Exercise - Please write out every record exactly, but keep any images out of it.

Data supplied -
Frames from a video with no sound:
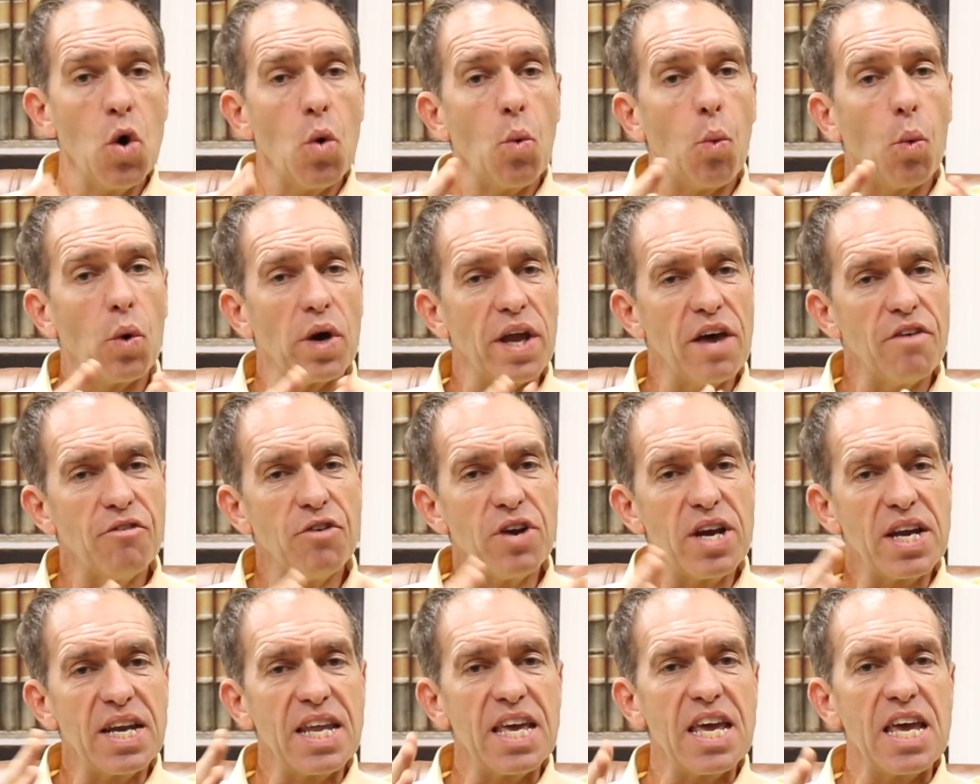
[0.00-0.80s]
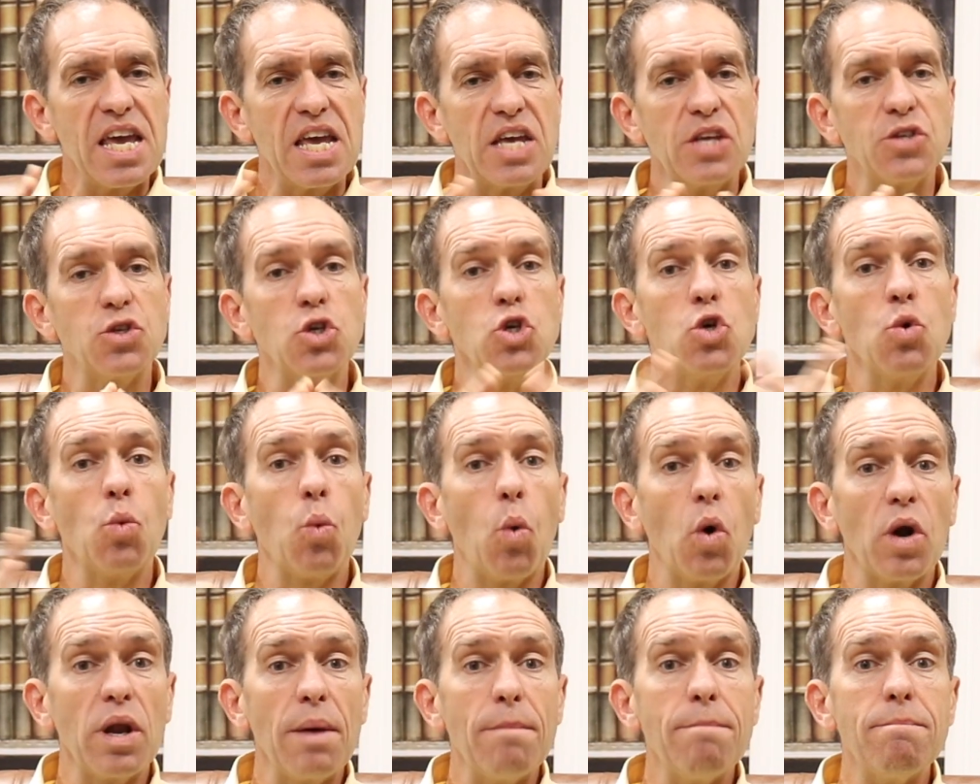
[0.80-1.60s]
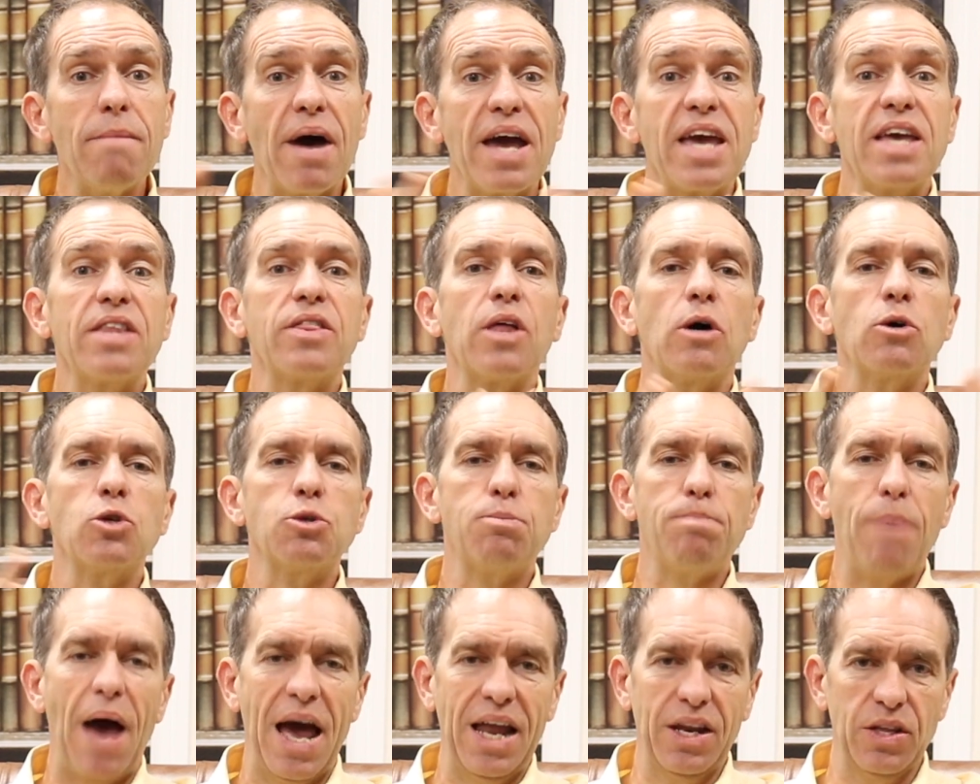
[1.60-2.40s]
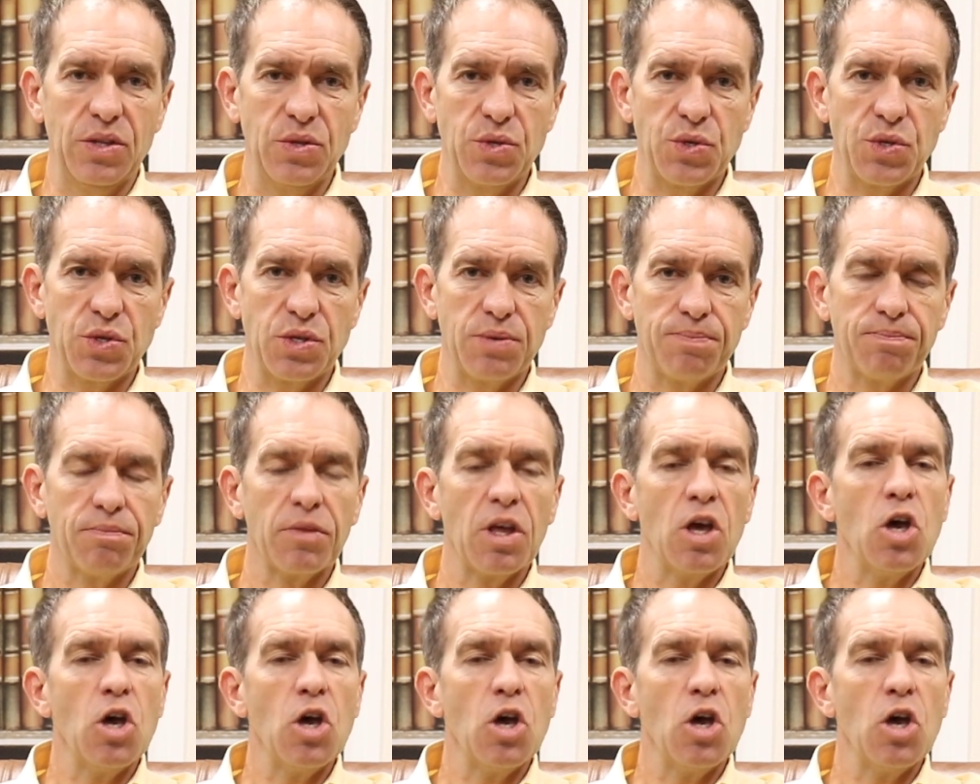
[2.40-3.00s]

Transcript: Whatever it is, you want to make those balanced.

Response below -
Frames from a video with no sound:
[0.00-0.80s]
[0.80-1.60s]
[1.60-2.40s]
[2.40-3.00s]

Transcript: Whatever it is, you want to make those balanced.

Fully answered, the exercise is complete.